The result should be all the records, exact and complete, without a single picture.

[[ Exercise material, beginning ]]

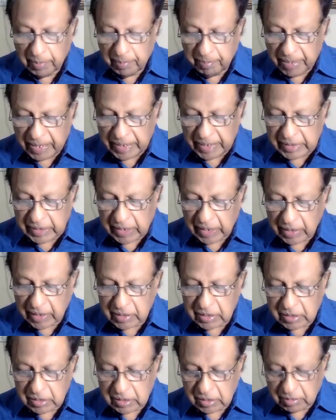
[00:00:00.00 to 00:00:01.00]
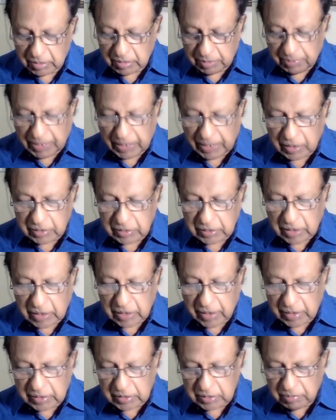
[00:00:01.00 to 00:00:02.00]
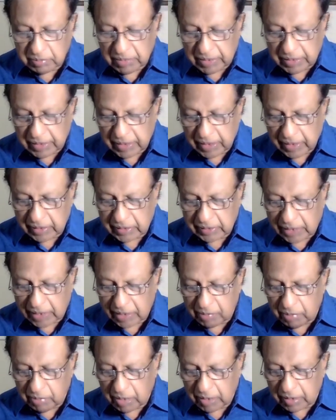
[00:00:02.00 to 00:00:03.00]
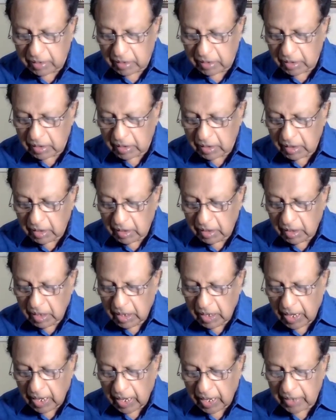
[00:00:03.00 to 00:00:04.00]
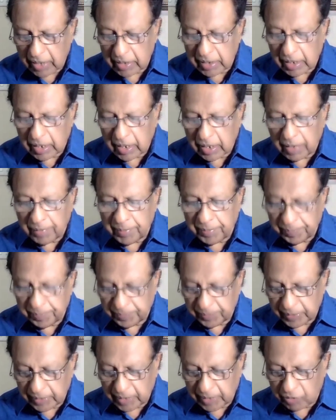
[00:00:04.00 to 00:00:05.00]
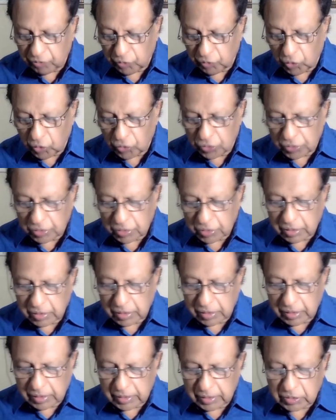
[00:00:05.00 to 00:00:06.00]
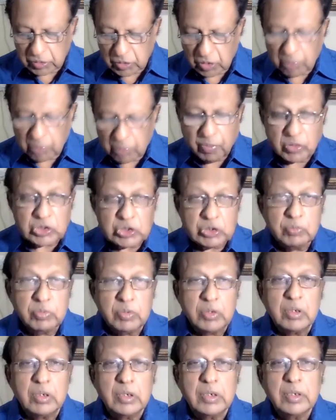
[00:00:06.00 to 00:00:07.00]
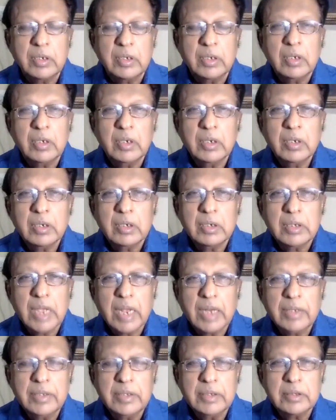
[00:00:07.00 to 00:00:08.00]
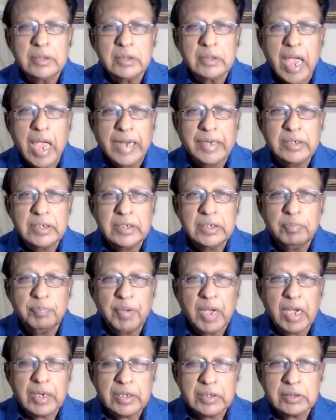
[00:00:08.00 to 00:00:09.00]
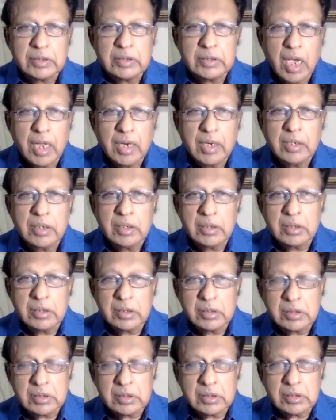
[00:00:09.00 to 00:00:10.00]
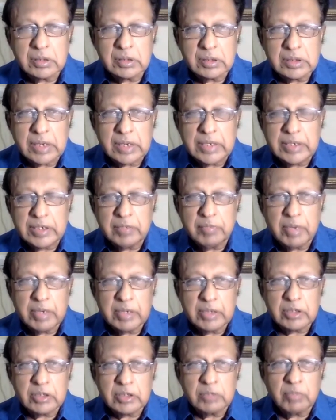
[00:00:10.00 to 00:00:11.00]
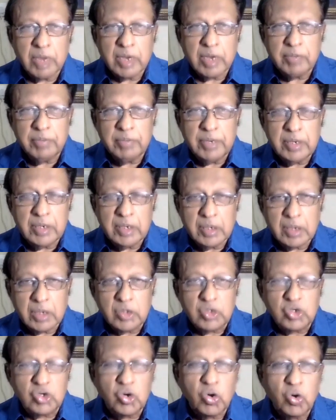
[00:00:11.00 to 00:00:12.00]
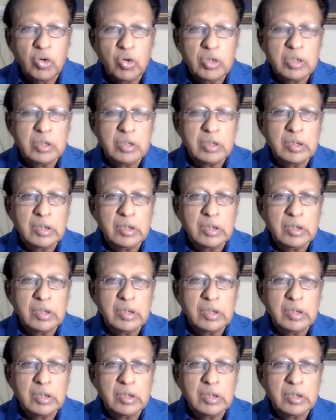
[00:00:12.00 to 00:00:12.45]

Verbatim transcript: maintained, the Pakistan has maintained Taliban, and um, therefore it is quite possible that these anti-Pakistan sentiments might be controlled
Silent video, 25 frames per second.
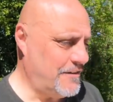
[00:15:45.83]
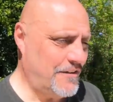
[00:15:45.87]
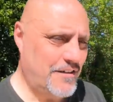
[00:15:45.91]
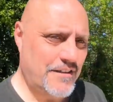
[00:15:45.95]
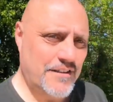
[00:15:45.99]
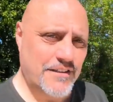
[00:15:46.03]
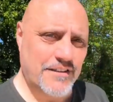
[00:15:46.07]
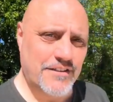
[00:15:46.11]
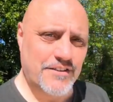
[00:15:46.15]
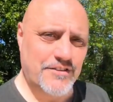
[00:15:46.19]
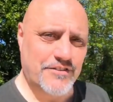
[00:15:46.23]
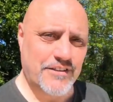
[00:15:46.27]

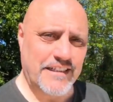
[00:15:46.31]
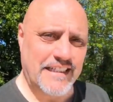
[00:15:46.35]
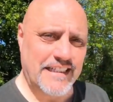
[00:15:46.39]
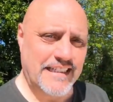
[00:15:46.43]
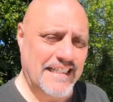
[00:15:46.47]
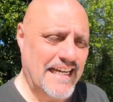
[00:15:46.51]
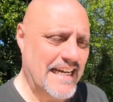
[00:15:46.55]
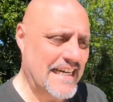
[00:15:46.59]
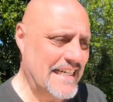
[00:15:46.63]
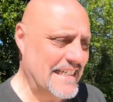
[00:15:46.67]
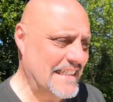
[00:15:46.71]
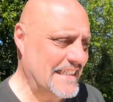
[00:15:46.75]
three
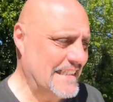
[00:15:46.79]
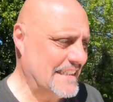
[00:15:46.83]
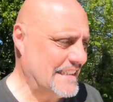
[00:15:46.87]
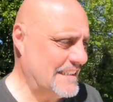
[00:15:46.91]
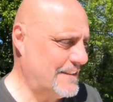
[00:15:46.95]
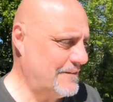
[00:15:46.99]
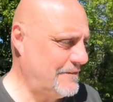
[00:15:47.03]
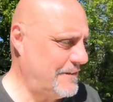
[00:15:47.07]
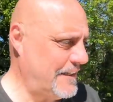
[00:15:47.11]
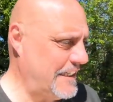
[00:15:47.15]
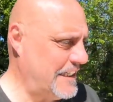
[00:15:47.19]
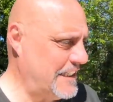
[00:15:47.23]
days
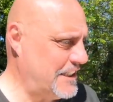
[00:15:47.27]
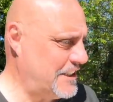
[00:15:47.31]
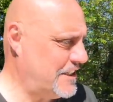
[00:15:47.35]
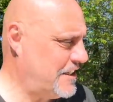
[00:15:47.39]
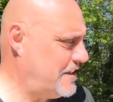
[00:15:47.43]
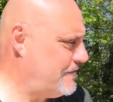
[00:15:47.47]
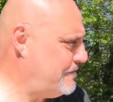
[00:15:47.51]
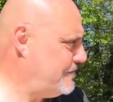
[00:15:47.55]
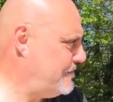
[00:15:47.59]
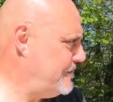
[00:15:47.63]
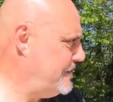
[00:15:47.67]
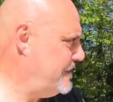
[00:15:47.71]
to finish
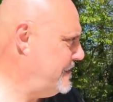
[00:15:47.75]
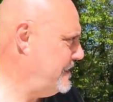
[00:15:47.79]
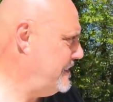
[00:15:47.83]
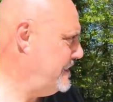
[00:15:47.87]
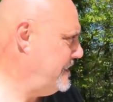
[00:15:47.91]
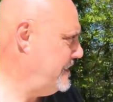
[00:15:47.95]
off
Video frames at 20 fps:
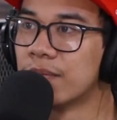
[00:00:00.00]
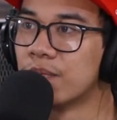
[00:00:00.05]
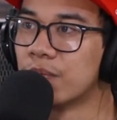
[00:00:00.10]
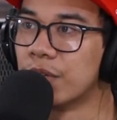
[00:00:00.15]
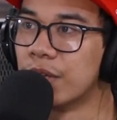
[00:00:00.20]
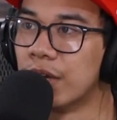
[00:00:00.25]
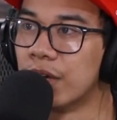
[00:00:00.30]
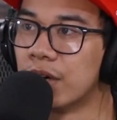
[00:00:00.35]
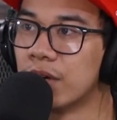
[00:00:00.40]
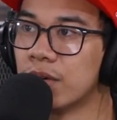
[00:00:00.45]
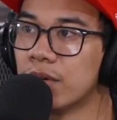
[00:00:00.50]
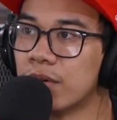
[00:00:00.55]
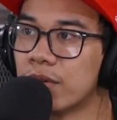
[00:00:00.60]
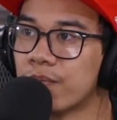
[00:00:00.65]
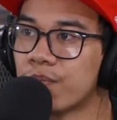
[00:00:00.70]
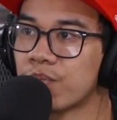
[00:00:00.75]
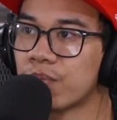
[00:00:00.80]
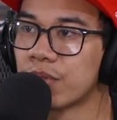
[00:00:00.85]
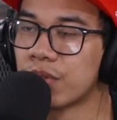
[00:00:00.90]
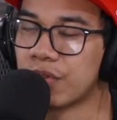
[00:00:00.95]
you know?
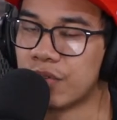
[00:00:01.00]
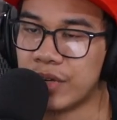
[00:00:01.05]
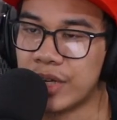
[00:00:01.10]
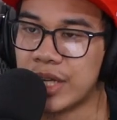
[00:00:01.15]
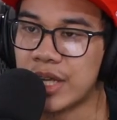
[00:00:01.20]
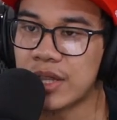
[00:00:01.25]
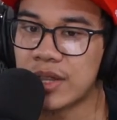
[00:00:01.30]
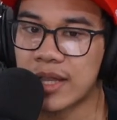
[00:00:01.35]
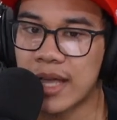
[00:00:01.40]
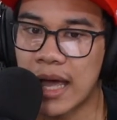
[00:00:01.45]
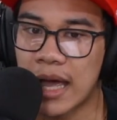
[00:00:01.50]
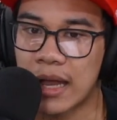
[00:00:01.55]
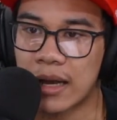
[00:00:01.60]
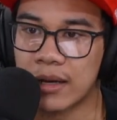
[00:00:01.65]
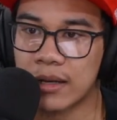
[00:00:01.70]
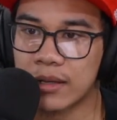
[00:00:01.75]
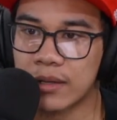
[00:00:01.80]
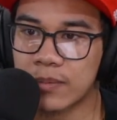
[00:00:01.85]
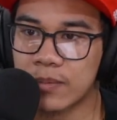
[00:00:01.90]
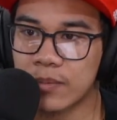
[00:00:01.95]
You need
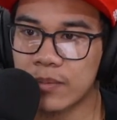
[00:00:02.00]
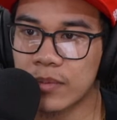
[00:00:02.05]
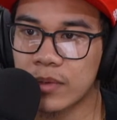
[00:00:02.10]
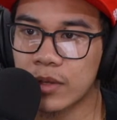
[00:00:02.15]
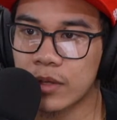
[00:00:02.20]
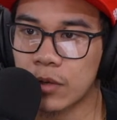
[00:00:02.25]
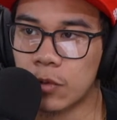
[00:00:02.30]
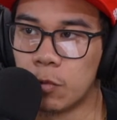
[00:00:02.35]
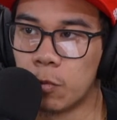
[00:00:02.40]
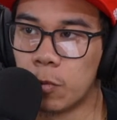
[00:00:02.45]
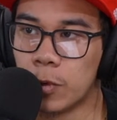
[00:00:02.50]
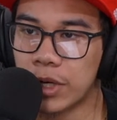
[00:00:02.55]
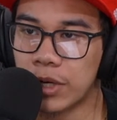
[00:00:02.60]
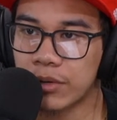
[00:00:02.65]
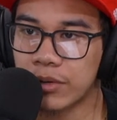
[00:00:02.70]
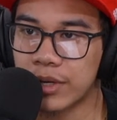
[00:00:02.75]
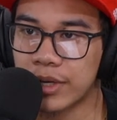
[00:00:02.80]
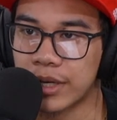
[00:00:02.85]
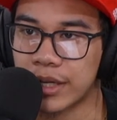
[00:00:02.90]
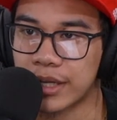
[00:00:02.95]
that
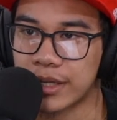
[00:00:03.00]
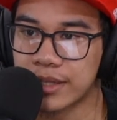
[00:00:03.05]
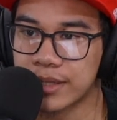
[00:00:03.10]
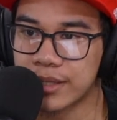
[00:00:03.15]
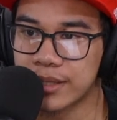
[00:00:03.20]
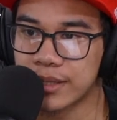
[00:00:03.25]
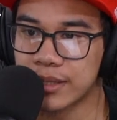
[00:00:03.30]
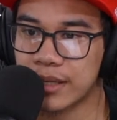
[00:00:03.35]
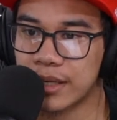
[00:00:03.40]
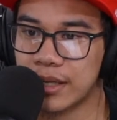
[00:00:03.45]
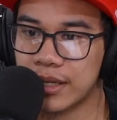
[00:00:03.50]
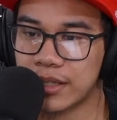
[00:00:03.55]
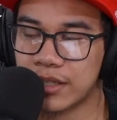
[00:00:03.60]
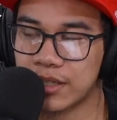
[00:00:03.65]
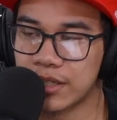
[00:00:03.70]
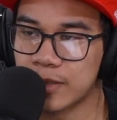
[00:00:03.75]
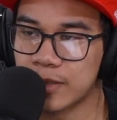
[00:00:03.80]
weirdness to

[[ Exercise material, end ]]

* [Output below]
[00:00:00.00 to 00:00:01.00]
[00:00:01.00 to 00:00:02.00]
[00:00:02.00 to 00:00:03.00]
[00:00:03.00 to 00:00:04.00]
[00:00:04.00 to 00:00:05.00]
[00:00:05.00 to 00:00:06.00]
[00:00:06.00 to 00:00:07.00]
[00:00:07.00 to 00:00:08.00]
[00:00:08.00 to 00:00:09.00]
[00:00:09.00 to 00:00:10.00]
[00:00:10.00 to 00:00:11.00]
[00:00:11.00 to 00:00:12.00]
[00:00:12.00 to 00:00:12.45]

Verbatim transcript: maintained, the Pakistan has maintained Taliban, and um, therefore it is quite possible that these anti-Pakistan sentiments might be controlled
Silent video, 25 frames per second.
[00:15:45.83]
[00:15:45.87]
[00:15:45.91]
[00:15:45.95]
[00:15:45.99]
[00:15:46.03]
[00:15:46.07]
[00:15:46.11]
[00:15:46.15]
[00:15:46.19]
[00:15:46.23]
[00:15:46.27]

[00:15:46.31]
[00:15:46.35]
[00:15:46.39]
[00:15:46.43]
[00:15:46.47]
[00:15:46.51]
[00:15:46.55]
[00:15:46.59]
[00:15:46.63]
[00:15:46.67]
[00:15:46.71]
[00:15:46.75]
three
[00:15:46.79]
[00:15:46.83]
[00:15:46.87]
[00:15:46.91]
[00:15:46.95]
[00:15:46.99]
[00:15:47.03]
[00:15:47.07]
[00:15:47.11]
[00:15:47.15]
[00:15:47.19]
[00:15:47.23]
days
[00:15:47.27]
[00:15:47.31]
[00:15:47.35]
[00:15:47.39]
[00:15:47.43]
[00:15:47.47]
[00:15:47.51]
[00:15:47.55]
[00:15:47.59]
[00:15:47.63]
[00:15:47.67]
[00:15:47.71]
to finish
[00:15:47.75]
[00:15:47.79]
[00:15:47.83]
[00:15:47.87]
[00:15:47.91]
[00:15:47.95]
off
Video frames at 20 fps:
[00:00:00.00]
[00:00:00.05]
[00:00:00.10]
[00:00:00.15]
[00:00:00.20]
[00:00:00.25]
[00:00:00.30]
[00:00:00.35]
[00:00:00.40]
[00:00:00.45]
[00:00:00.50]
[00:00:00.55]
[00:00:00.60]
[00:00:00.65]
[00:00:00.70]
[00:00:00.75]
[00:00:00.80]
[00:00:00.85]
[00:00:00.90]
[00:00:00.95]
you know?
[00:00:01.00]
[00:00:01.05]
[00:00:01.10]
[00:00:01.15]
[00:00:01.20]
[00:00:01.25]
[00:00:01.30]
[00:00:01.35]
[00:00:01.40]
[00:00:01.45]
[00:00:01.50]
[00:00:01.55]
[00:00:01.60]
[00:00:01.65]
[00:00:01.70]
[00:00:01.75]
[00:00:01.80]
[00:00:01.85]
[00:00:01.90]
[00:00:01.95]
You need
[00:00:02.00]
[00:00:02.05]
[00:00:02.10]
[00:00:02.15]
[00:00:02.20]
[00:00:02.25]
[00:00:02.30]
[00:00:02.35]
[00:00:02.40]
[00:00:02.45]
[00:00:02.50]
[00:00:02.55]
[00:00:02.60]
[00:00:02.65]
[00:00:02.70]
[00:00:02.75]
[00:00:02.80]
[00:00:02.85]
[00:00:02.90]
[00:00:02.95]
that
[00:00:03.00]
[00:00:03.05]
[00:00:03.10]
[00:00:03.15]
[00:00:03.20]
[00:00:03.25]
[00:00:03.30]
[00:00:03.35]
[00:00:03.40]
[00:00:03.45]
[00:00:03.50]
[00:00:03.55]
[00:00:03.60]
[00:00:03.65]
[00:00:03.70]
[00:00:03.75]
[00:00:03.80]
weirdness to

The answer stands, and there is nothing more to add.